→ PROBLEM TO SOLVE
Transcribe the whole listing without a single picture.

********************

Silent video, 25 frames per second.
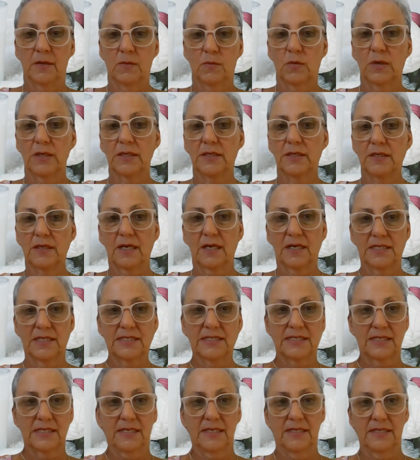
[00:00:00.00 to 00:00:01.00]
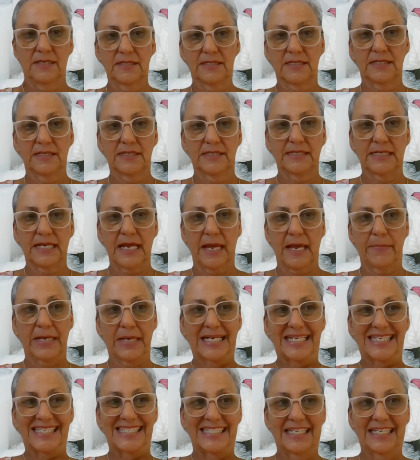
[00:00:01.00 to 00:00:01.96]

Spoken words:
One nice, easy tapping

********************

→ RESULT FOR THIS TASK
Silent video, 25 frames per second.
[00:00:00.00 to 00:00:01.00]
[00:00:01.00 to 00:00:01.96]

Spoken words:
One nice, easy tapping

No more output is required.